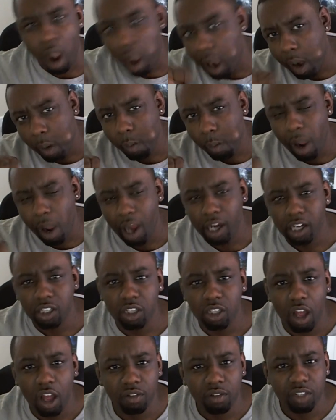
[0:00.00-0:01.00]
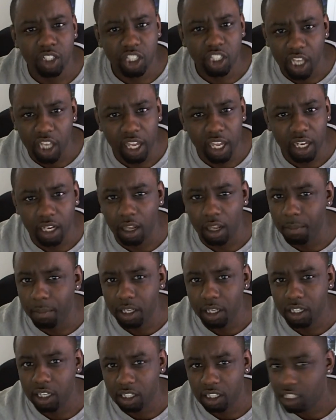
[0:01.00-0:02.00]
Microsoft shit? I
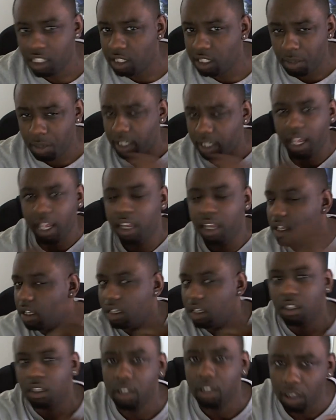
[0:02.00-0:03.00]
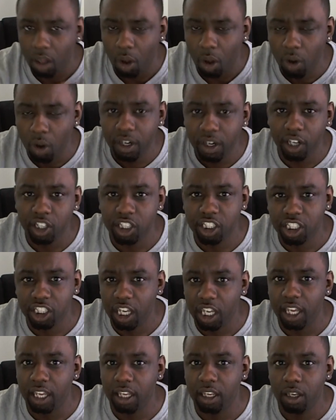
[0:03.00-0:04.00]
mean, they seem like they on their
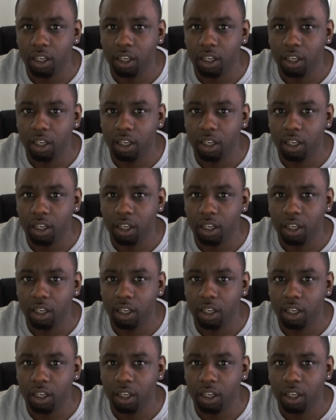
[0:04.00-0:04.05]
shit.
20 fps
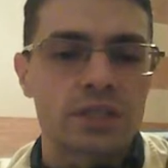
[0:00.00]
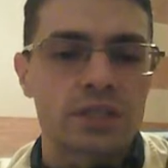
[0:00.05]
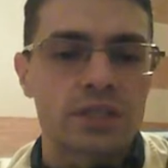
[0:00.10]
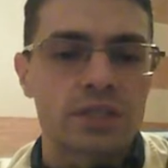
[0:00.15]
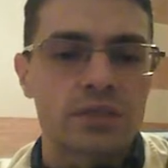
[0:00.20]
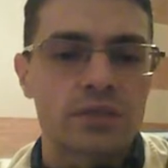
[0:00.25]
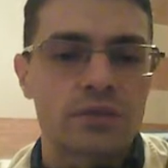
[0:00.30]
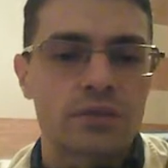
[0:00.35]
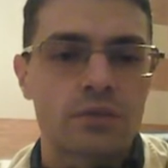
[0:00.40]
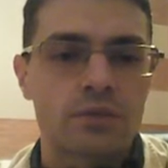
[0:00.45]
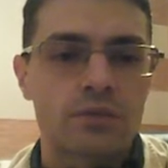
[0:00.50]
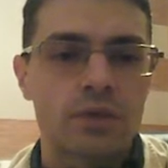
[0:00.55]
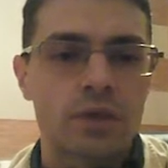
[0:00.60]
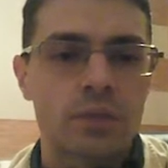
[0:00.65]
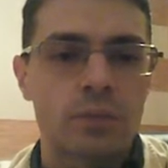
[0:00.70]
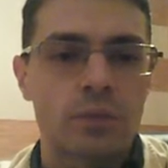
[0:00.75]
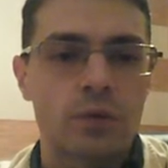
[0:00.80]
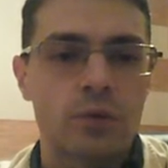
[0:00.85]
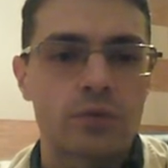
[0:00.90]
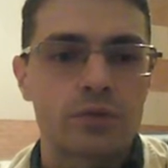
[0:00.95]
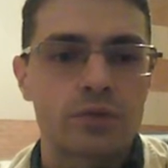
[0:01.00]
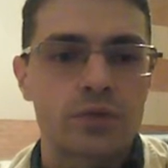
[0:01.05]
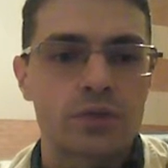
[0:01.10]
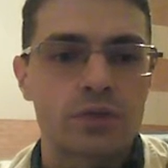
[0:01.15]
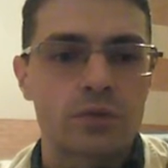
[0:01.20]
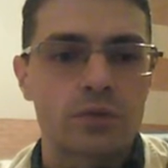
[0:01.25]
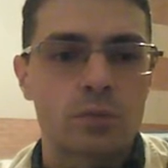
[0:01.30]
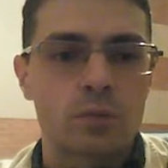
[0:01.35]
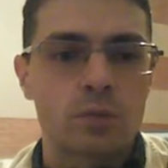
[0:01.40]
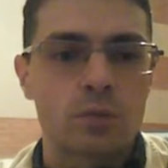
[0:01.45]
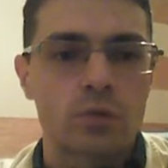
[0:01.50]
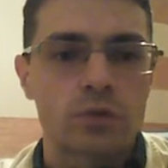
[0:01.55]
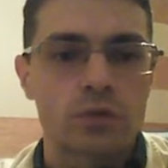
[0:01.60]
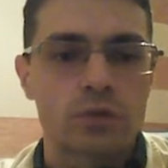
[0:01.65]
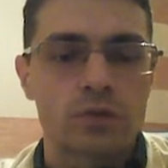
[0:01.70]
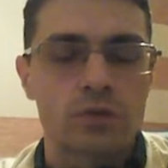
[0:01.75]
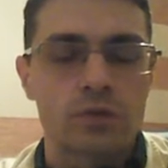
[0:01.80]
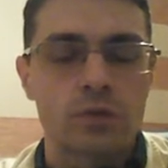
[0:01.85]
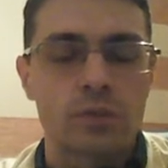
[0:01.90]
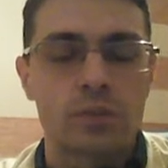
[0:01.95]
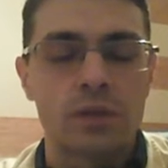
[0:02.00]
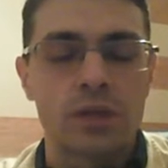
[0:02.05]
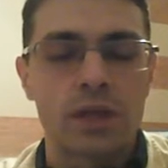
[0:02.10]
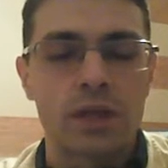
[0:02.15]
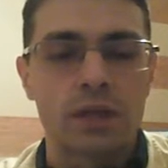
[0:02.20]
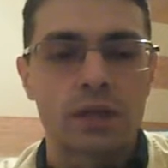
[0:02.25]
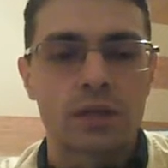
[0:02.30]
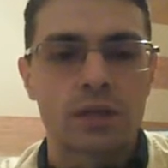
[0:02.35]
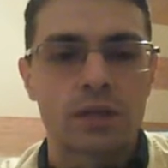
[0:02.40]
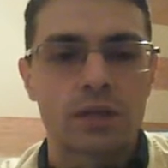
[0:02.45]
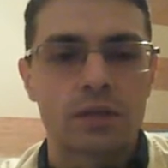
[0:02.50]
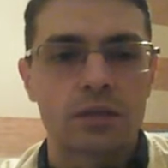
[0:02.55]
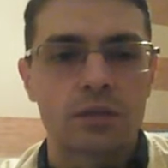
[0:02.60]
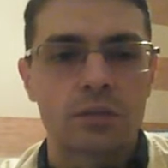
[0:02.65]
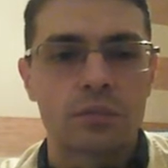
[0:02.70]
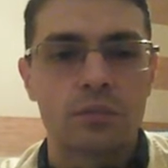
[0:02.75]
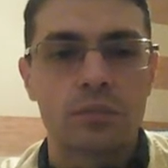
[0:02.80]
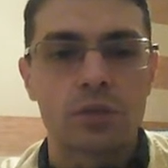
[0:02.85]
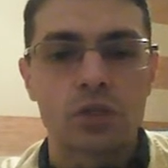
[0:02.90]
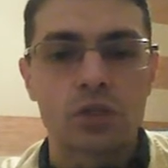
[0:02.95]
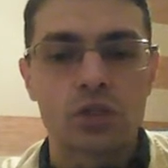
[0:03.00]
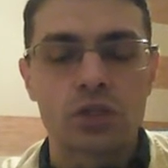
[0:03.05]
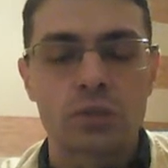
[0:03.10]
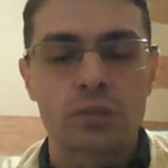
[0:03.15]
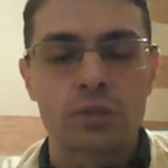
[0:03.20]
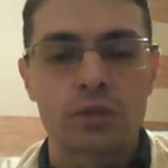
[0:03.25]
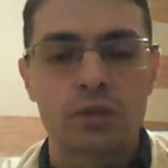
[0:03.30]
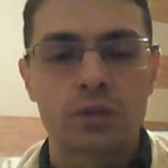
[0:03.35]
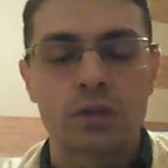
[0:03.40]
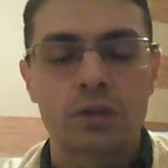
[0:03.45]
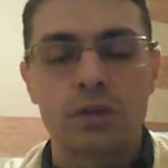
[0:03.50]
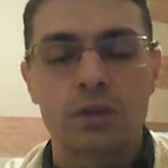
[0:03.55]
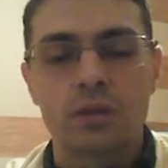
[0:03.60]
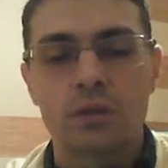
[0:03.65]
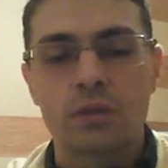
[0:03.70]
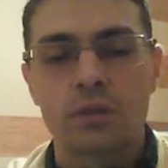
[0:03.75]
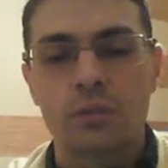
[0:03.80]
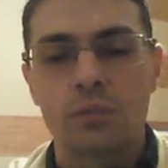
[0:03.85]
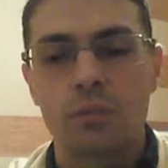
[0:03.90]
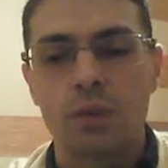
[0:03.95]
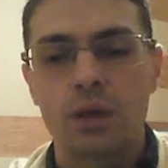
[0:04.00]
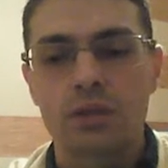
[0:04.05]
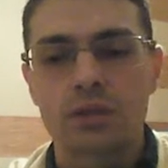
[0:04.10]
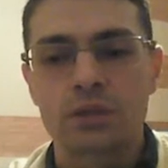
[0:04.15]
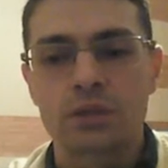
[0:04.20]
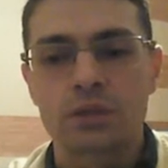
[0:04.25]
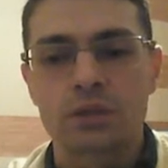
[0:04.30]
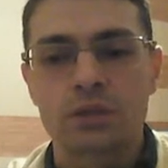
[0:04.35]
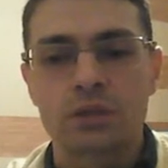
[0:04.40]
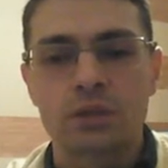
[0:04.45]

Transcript: has 3 pawns versus the black bishop, but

******************************

* TASK *
Every record should be duplicated exactly, though any picture in it must be left out.

* RESULT OF THE EXERCISE *
[0:00.00-0:01.00]
[0:01.00-0:02.00]
Microsoft shit? I
[0:02.00-0:03.00]
[0:03.00-0:04.00]
mean, they seem like they on their
[0:04.00-0:04.05]
shit.
20 fps
[0:00.00]
[0:00.05]
[0:00.10]
[0:00.15]
[0:00.20]
[0:00.25]
[0:00.30]
[0:00.35]
[0:00.40]
[0:00.45]
[0:00.50]
[0:00.55]
[0:00.60]
[0:00.65]
[0:00.70]
[0:00.75]
[0:00.80]
[0:00.85]
[0:00.90]
[0:00.95]
[0:01.00]
[0:01.05]
[0:01.10]
[0:01.15]
[0:01.20]
[0:01.25]
[0:01.30]
[0:01.35]
[0:01.40]
[0:01.45]
[0:01.50]
[0:01.55]
[0:01.60]
[0:01.65]
[0:01.70]
[0:01.75]
[0:01.80]
[0:01.85]
[0:01.90]
[0:01.95]
[0:02.00]
[0:02.05]
[0:02.10]
[0:02.15]
[0:02.20]
[0:02.25]
[0:02.30]
[0:02.35]
[0:02.40]
[0:02.45]
[0:02.50]
[0:02.55]
[0:02.60]
[0:02.65]
[0:02.70]
[0:02.75]
[0:02.80]
[0:02.85]
[0:02.90]
[0:02.95]
[0:03.00]
[0:03.05]
[0:03.10]
[0:03.15]
[0:03.20]
[0:03.25]
[0:03.30]
[0:03.35]
[0:03.40]
[0:03.45]
[0:03.50]
[0:03.55]
[0:03.60]
[0:03.65]
[0:03.70]
[0:03.75]
[0:03.80]
[0:03.85]
[0:03.90]
[0:03.95]
[0:04.00]
[0:04.05]
[0:04.10]
[0:04.15]
[0:04.20]
[0:04.25]
[0:04.30]
[0:04.35]
[0:04.40]
[0:04.45]

Transcript: has 3 pawns versus the black bishop, but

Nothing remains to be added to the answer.